In the most recent issue of Ode magazine, a woman named Hilary Hart wrote a piece on “receiving” in which she argues that one of the greatest gifts we can offer someone is “the willingness to receive fully and freely.” Giving and receiving are fundamental aspects of experience, connecting all life in an interdependent whole. Just as many of us long to experience moments of pure altruism, when we offer our hearts with no strings attached, we also long to receive deeply and freely, experiencing what it means to be given to – touched, nourished and even transformed by life. Some of her reflection was prompted by the receipt of a scarf from her mother – a gray cotton scarf with pink flowers – and Ms. Hart does not wear pink. So she mulls over what it means to be a good receiver – our longing for it, the difficulty of it. “Receiving isn’t easy. If it were, more of us would do it with grace and gratitude.” She is insightful about what makes receiving difficult – that it sometimes comes with strings attached (quid pro puo), that it sometimes seems to put us in a weaker position, e.g. the March of Dimes wants me to call everyone I’ve helped to see if they will give a donation to the March of Dimes for me. We are concerned about receiving because we are concerned that others may not be getting enough. Receiving is complicated, yet necessary for fullness of life. In Hart’s article a woman named Miriam Greenspan shares her insights and story. Life is a gift we receive each day, but the gift can be terrifying when we don’t get what we want or want what we get, when there is disappointment and even catastrophe. So we close down. And when we are close, it’s as though we are asleep to the gift of life. These might seem like nice sentiments, but coming from Miriam Greenspan they are more than that. Miriam Greenspan was born in a displaced person’s camp in Germany where she lived for four years after the Holocaust. Her first child was born with a brain injury and lived only 66 days. Her third child was born with complex physical and cognitive disabilities. The gift in grieving for our losses, for example, is deep gratitude. From fully experiencing despair we go on a journey for new meaning and find a more resilient faith in life. When we befriend our fear, we discover the joy of living fully.

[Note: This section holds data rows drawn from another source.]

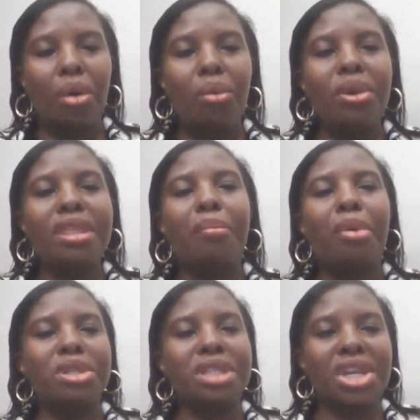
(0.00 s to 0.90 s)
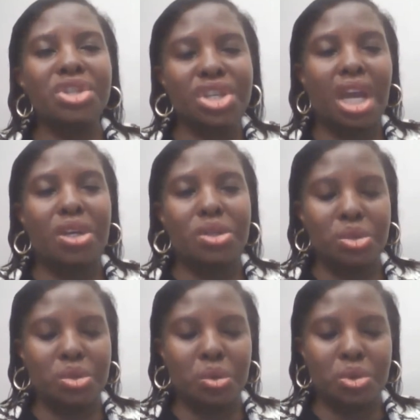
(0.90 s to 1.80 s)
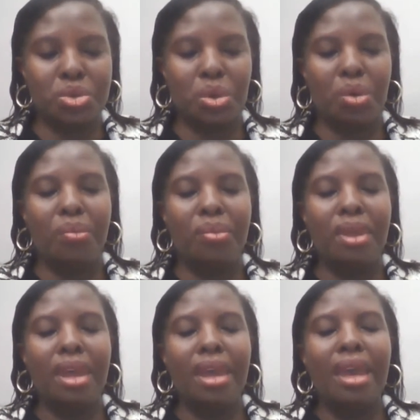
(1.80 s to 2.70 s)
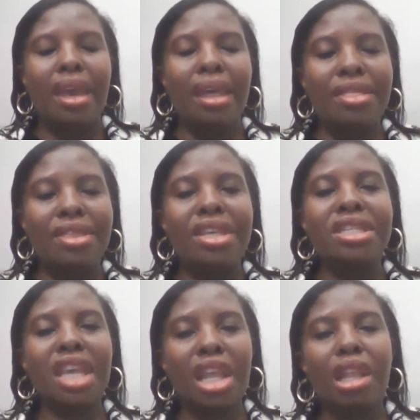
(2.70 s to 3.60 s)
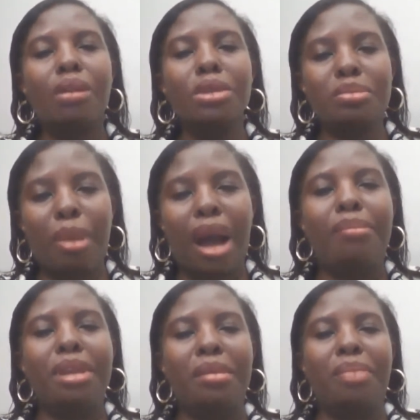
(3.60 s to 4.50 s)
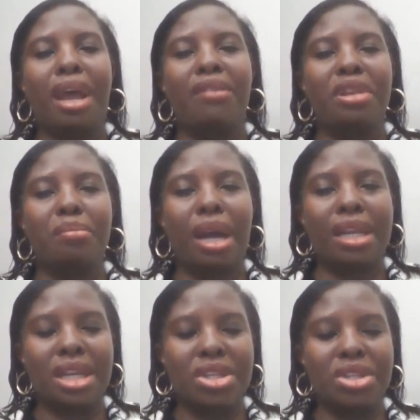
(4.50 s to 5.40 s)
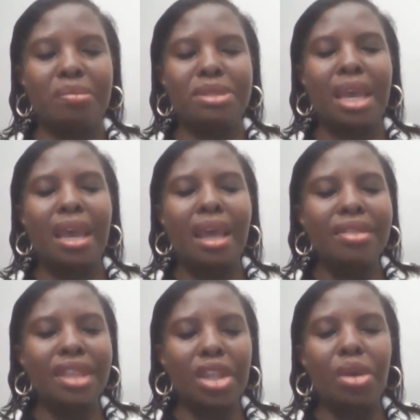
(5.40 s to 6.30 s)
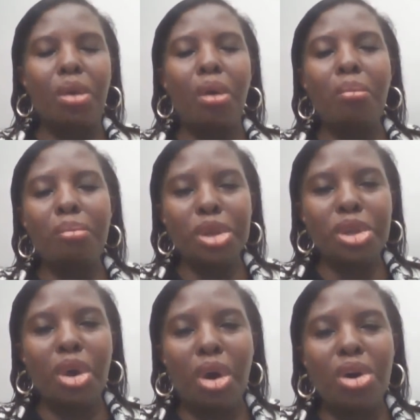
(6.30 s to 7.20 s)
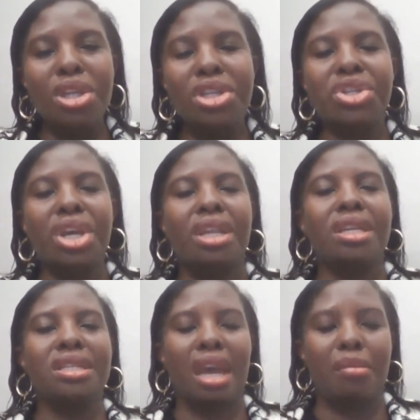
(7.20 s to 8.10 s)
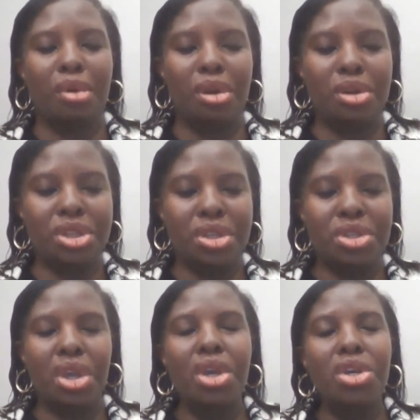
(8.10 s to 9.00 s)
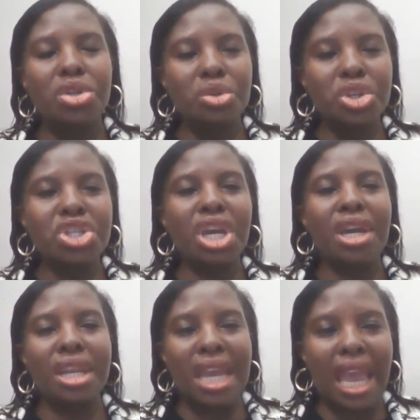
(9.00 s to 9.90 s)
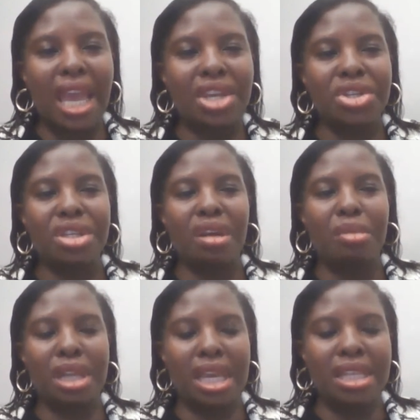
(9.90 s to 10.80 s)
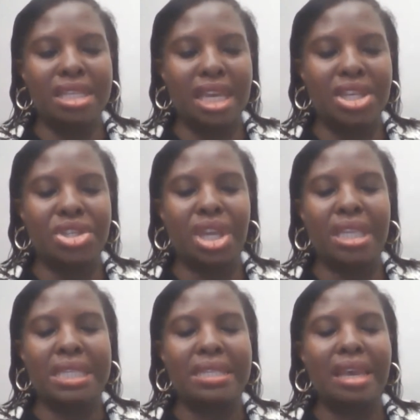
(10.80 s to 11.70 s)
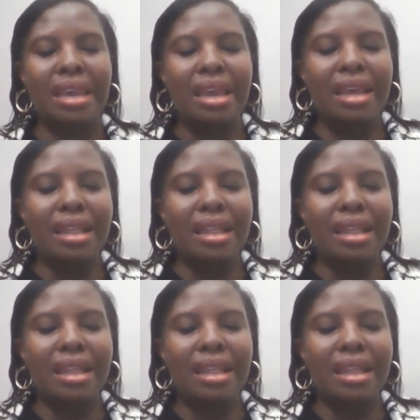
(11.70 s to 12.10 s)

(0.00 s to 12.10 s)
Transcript: or with a potential to do so. And this includes public-private partnerships that go beyond sharing typologies to sharing actionable intelligence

Hilary Hart tries on the scarf her mother has sent and is surprised to see how good it looked.
This Advent season, let us learn the lesson of the pine cone. Let us learn that to be ever green and growing and full of life is to be open to giving – sharing our faith, sowing seeds of love, joy, healing and justice; and open to receiving – from others, from reality, from God. Advent reminds us that the Christ comes again and again and that we know this Christ in ever new ways as we give and as we receive. Amen.